# Feeling more and more distant from friends



## penxyl (May 9, 2016)

I've recently felt incredibly detached from my friends and I know that I shouldn't feel this way, but I get envious of how they're all going off and living their own lives and making new friends. No one ever really contacts me out of their own volition and I am usually the one who tries to initiate conversation. It's disheartening to admit this but I feel like none of my friends would consider me their best friend. Ranking shouldn't be a thing with friendships but I just can't help worrying and fretting over this. I desperately wish that at least one person would consider me near and dear to their heart, but my hopes remain low.

I get unneccesarily preoccupied with the idea that my friends aren't contacting me because they've got better things to do than bother with me, or they've got better friends. I see them interact with other people and the voice in my head is telling me that "See? They're having so much more fun with others" and that "You're so boring and mild, no wonder no one wants to talk to you". I'm especially filled with envy towards my friends that have made so many new friends and can just draw people's attention to them. I wish that I were as easily sociable and likeable as them and that I don't try to overanalyze everything I try to say and do in a social situation.

With the people that I am more comfortable with(friends) I still feel like I am trying to hard not to step on a sore spot whenever I interact with them. I try to say what they'd want to hear, or I try to be the least inflammatory during group discussions so as to not cause strife. I want to be liked by everyone which is an impossible task, yet I strive to do so anyway. I try to be neutral and thus, I don't have a trait that truly stands out as a unique indicator of who I am and I'm just known as the always nice and generally agreeable friend. I also tend to put on an air of peppy cheer so they've all ingrained the idea that I'm the "happy" friend as well. I feel slightly saddened at this, because to them, I am a two-dimensional projection of an emotion that I rarely now experience. Then again, it's my own fault for pretending to be something that I'm not.

I think that the main problem lies with me not being open enough with anyone. No one, not even my family members, knows about how I feel and what thoughts I have. I've tussled with finally admitting all my feelings with someone that I know, but I cannot find the strength within me to do so just yet. It's really conflicting when I simultaneously want to be closer with people and yet I'm unwilling to make the emotional investment required of it. Perhaps I shouldn't blame myself so much, but I've been beating myself up internally over this for quite a while and I think that it's really time to get some outside feedback.
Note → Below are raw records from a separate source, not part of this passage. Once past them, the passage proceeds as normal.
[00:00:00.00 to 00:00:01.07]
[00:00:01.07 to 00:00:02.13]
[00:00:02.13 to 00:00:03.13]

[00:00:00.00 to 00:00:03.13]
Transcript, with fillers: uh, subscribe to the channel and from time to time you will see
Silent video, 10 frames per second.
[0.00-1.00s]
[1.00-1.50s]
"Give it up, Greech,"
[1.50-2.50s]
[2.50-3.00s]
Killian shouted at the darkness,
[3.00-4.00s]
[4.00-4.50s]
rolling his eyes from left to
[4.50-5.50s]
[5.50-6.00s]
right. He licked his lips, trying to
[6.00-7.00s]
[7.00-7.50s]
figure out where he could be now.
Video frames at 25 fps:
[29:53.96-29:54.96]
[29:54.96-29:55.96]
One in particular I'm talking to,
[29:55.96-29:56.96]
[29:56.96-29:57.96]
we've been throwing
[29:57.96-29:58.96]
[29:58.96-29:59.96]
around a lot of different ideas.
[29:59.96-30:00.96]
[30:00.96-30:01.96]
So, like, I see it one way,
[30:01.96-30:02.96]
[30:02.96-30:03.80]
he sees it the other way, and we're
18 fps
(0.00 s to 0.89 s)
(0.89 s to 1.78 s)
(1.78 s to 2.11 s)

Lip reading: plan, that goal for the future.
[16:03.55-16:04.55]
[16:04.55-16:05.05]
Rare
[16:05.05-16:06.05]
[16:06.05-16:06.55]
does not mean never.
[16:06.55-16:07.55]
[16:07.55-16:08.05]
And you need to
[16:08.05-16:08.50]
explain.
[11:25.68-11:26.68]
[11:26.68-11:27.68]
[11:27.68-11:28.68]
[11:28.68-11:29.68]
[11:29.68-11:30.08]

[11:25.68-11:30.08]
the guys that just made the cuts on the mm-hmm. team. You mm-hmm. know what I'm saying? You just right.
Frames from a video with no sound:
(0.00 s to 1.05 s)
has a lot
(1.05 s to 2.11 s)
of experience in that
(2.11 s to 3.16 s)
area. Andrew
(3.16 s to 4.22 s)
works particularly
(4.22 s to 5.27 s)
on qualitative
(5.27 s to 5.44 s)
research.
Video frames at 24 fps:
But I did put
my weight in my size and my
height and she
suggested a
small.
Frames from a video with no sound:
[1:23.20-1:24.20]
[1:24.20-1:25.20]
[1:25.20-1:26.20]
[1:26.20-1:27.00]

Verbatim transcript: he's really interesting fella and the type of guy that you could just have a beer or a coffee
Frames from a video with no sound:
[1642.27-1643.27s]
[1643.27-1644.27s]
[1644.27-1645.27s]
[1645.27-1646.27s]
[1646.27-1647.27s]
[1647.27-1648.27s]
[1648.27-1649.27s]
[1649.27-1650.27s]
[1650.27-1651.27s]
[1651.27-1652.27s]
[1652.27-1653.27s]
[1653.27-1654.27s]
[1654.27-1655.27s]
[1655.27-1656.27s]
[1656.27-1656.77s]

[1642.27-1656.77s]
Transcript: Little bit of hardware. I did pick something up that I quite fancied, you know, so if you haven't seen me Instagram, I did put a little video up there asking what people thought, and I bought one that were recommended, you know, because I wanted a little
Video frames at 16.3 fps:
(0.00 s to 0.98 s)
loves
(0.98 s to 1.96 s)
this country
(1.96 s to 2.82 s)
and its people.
It's getting to the point where I'm feeling terribly lonely and guilty because since I'm doing nothing to help alleviate the situation, it's only natural that I don't deserve deeper companionship. I know that kind of thought is unreasonable to have but it keeps coming back to mock me. I'm sorry if this stream of thoughts was a bit jumbled as literary organization was never one of my strong points, and it still isn't. Thank you for reading through all this.


----------



## Innocent James (May 13, 2016)

I think it's normal for friends to fade away especially same sex friends which I learned the hard way


I was called gay in a derogatory manner by a women for having multiple same sex friends all my friends are male never had a female friend and she accused me of them being my boyfriends and kick me out of her house her boyfriend was my friend 


haven't tried making friends with the same sex since I guess society thinks it's a bad thing we gotta find girlfriends


----------



## b492394 (Feb 13, 2015)

i get how your feeling to a t. i used to hear things like that in my head all the time. maintaining friendships is so difficult when that thought of inadequacy exists. and the unique trait, i get that. i always searched for that trait that i could copy in others to create a more universal and appealing personality that people would have a higher chance of liking

but basically if you really wanna change, its gonna require a complete revamp of your way of thinking. you have struggled with insecurity your whole life, to the point where its stopping you from enjoying a relationship on any sort of emotional level. you censor yourself around others because that feeling of inadequacy puts a 'blanket' over your actual personality. friends are supposed to be supplements to life; not eat away at your quality of life. everyone has insecurities, but 'emotionally healthy' people's insecurities dont control them to the extent that they do to you. most of your friends probably dont have a constant internal negative voice reminding them of their own shortcomings. trust me, when that goes away, its like night and day. also your desire to want to be recognized by your friends is the biggest deterrent to getting better. i struggled with being slaves to the needs and wants and acceptance of others for my whole life and i used to be in that same "avenue of thought" that you are. what ive learned throughout YEARS of observation of 'emotionally healthy' people is that attraction is generated through confidence. most people are not attracted to insecurity, and to be honest it makes sense; people would rather be around people that are enjoyable and fun. im not saying your not enjoyable and fun, but insecurity and inadequacy dictate how you act around others. everything you do is mentally reviewed, relative to the type of people you are around. you dont say certain things out of fear of offending x/y/z. you want to be liked by everyone. these types of thoughts are not healthy, and if you wanna become able to project attraction naturally you have to completely reverse that. think of it like a see-saw: the more insecure you are, the less attractive you are to others. as the insecurity fades away, the confidence and attraction increase

on a more optimistic note, think of it this way. youve been able to have friends while struggling with insecurity your whole life. being able to do that isnt a simple feat, as most people arent attracted towards insecure people, so there's obviously something about you those people like or else they wouldnt keep you around. the key is to get to a state of mind where the idea of worrying about your friend hanging out with someone else becomes completely, and most importantly genuinely preposterous to you. when your live a life free of doubt, fear, insecurity, etc the attraction does it all by itself. you have your own unique personality that is not dictated by the thoughts of others, and that is what will do all the attracting for you and you will never have to worry about it again


----------